> _THE TASK_: If a line appears in the data below, it must appear in your answer exactly as given.

(INFORMATION SUPPLIED Opens)

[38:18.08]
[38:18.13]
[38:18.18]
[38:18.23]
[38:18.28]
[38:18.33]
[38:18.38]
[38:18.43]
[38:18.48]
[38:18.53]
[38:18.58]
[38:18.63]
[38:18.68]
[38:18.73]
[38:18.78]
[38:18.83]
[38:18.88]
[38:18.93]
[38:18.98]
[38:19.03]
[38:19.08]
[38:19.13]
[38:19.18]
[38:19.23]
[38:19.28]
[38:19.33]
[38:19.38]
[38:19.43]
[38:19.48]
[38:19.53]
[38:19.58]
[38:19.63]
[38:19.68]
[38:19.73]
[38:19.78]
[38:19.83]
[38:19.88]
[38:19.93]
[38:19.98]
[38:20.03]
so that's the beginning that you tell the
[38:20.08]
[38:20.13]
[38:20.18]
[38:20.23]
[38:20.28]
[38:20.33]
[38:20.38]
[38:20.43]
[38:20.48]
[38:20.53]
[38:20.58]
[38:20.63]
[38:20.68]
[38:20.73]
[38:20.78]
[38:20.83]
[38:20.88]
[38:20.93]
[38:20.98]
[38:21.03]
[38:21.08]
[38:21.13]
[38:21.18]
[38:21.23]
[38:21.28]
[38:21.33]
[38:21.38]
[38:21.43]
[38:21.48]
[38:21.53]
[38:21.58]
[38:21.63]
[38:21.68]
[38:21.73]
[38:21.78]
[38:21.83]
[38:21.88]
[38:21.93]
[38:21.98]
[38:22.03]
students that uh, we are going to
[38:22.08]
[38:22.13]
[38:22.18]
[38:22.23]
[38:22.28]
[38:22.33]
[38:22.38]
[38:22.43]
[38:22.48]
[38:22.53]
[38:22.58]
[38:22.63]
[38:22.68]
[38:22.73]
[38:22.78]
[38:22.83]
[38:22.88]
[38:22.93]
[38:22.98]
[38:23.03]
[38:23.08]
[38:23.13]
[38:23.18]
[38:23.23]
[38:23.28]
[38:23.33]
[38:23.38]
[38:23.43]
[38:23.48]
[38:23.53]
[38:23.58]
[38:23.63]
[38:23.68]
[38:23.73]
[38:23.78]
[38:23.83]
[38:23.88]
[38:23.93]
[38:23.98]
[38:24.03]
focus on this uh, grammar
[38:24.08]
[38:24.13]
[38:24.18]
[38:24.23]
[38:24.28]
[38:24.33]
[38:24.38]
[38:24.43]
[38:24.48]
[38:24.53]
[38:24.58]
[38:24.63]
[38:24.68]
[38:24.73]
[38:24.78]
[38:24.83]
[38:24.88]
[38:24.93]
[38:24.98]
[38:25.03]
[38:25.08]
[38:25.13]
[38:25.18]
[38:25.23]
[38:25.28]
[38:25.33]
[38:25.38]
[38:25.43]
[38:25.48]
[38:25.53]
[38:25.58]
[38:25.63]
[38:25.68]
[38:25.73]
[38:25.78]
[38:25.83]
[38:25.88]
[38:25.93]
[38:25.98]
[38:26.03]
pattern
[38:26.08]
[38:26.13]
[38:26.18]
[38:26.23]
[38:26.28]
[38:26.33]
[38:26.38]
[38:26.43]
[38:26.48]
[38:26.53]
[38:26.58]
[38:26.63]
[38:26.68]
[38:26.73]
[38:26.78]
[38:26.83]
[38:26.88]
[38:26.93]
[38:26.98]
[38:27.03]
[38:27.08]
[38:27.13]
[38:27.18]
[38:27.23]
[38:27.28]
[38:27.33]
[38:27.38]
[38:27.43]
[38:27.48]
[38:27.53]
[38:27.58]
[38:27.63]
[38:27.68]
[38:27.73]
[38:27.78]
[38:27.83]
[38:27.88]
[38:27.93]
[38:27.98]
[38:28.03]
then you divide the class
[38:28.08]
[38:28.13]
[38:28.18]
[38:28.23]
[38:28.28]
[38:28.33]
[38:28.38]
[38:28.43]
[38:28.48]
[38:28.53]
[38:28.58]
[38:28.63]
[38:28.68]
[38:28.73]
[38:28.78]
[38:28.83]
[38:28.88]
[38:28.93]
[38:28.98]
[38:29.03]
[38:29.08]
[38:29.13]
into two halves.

(INFORMATION SUPPLIED Closes)

> _RESULT FOR THIS TASK_:
[38:18.08]
[38:18.13]
[38:18.18]
[38:18.23]
[38:18.28]
[38:18.33]
[38:18.38]
[38:18.43]
[38:18.48]
[38:18.53]
[38:18.58]
[38:18.63]
[38:18.68]
[38:18.73]
[38:18.78]
[38:18.83]
[38:18.88]
[38:18.93]
[38:18.98]
[38:19.03]
[38:19.08]
[38:19.13]
[38:19.18]
[38:19.23]
[38:19.28]
[38:19.33]
[38:19.38]
[38:19.43]
[38:19.48]
[38:19.53]
[38:19.58]
[38:19.63]
[38:19.68]
[38:19.73]
[38:19.78]
[38:19.83]
[38:19.88]
[38:19.93]
[38:19.98]
[38:20.03]
so that's the beginning that you tell the
[38:20.08]
[38:20.13]
[38:20.18]
[38:20.23]
[38:20.28]
[38:20.33]
[38:20.38]
[38:20.43]
[38:20.48]
[38:20.53]
[38:20.58]
[38:20.63]
[38:20.68]
[38:20.73]
[38:20.78]
[38:20.83]
[38:20.88]
[38:20.93]
[38:20.98]
[38:21.03]
[38:21.08]
[38:21.13]
[38:21.18]
[38:21.23]
[38:21.28]
[38:21.33]
[38:21.38]
[38:21.43]
[38:21.48]
[38:21.53]
[38:21.58]
[38:21.63]
[38:21.68]
[38:21.73]
[38:21.78]
[38:21.83]
[38:21.88]
[38:21.93]
[38:21.98]
[38:22.03]
students that uh, we are going to
[38:22.08]
[38:22.13]
[38:22.18]
[38:22.23]
[38:22.28]
[38:22.33]
[38:22.38]
[38:22.43]
[38:22.48]
[38:22.53]
[38:22.58]
[38:22.63]
[38:22.68]
[38:22.73]
[38:22.78]
[38:22.83]
[38:22.88]
[38:22.93]
[38:22.98]
[38:23.03]
[38:23.08]
[38:23.13]
[38:23.18]
[38:23.23]
[38:23.28]
[38:23.33]
[38:23.38]
[38:23.43]
[38:23.48]
[38:23.53]
[38:23.58]
[38:23.63]
[38:23.68]
[38:23.73]
[38:23.78]
[38:23.83]
[38:23.88]
[38:23.93]
[38:23.98]
[38:24.03]
focus on this uh, grammar
[38:24.08]
[38:24.13]
[38:24.18]
[38:24.23]
[38:24.28]
[38:24.33]
[38:24.38]
[38:24.43]
[38:24.48]
[38:24.53]
[38:24.58]
[38:24.63]
[38:24.68]
[38:24.73]
[38:24.78]
[38:24.83]
[38:24.88]
[38:24.93]
[38:24.98]
[38:25.03]
[38:25.08]
[38:25.13]
[38:25.18]
[38:25.23]
[38:25.28]
[38:25.33]
[38:25.38]
[38:25.43]
[38:25.48]
[38:25.53]
[38:25.58]
[38:25.63]
[38:25.68]
[38:25.73]
[38:25.78]
[38:25.83]
[38:25.88]
[38:25.93]
[38:25.98]
[38:26.03]
pattern
[38:26.08]
[38:26.13]
[38:26.18]
[38:26.23]
[38:26.28]
[38:26.33]
[38:26.38]
[38:26.43]
[38:26.48]
[38:26.53]
[38:26.58]
[38:26.63]
[38:26.68]
[38:26.73]
[38:26.78]
[38:26.83]
[38:26.88]
[38:26.93]
[38:26.98]
[38:27.03]
[38:27.08]
[38:27.13]
[38:27.18]
[38:27.23]
[38:27.28]
[38:27.33]
[38:27.38]
[38:27.43]
[38:27.48]
[38:27.53]
[38:27.58]
[38:27.63]
[38:27.68]
[38:27.73]
[38:27.78]
[38:27.83]
[38:27.88]
[38:27.93]
[38:27.98]
[38:28.03]
then you divide the class
[38:28.08]
[38:28.13]
[38:28.18]
[38:28.23]
[38:28.28]
[38:28.33]
[38:28.38]
[38:28.43]
[38:28.48]
[38:28.53]
[38:28.58]
[38:28.63]
[38:28.68]
[38:28.73]
[38:28.78]
[38:28.83]
[38:28.88]
[38:28.93]
[38:28.98]
[38:29.03]
[38:29.08]
[38:29.13]
into two halves.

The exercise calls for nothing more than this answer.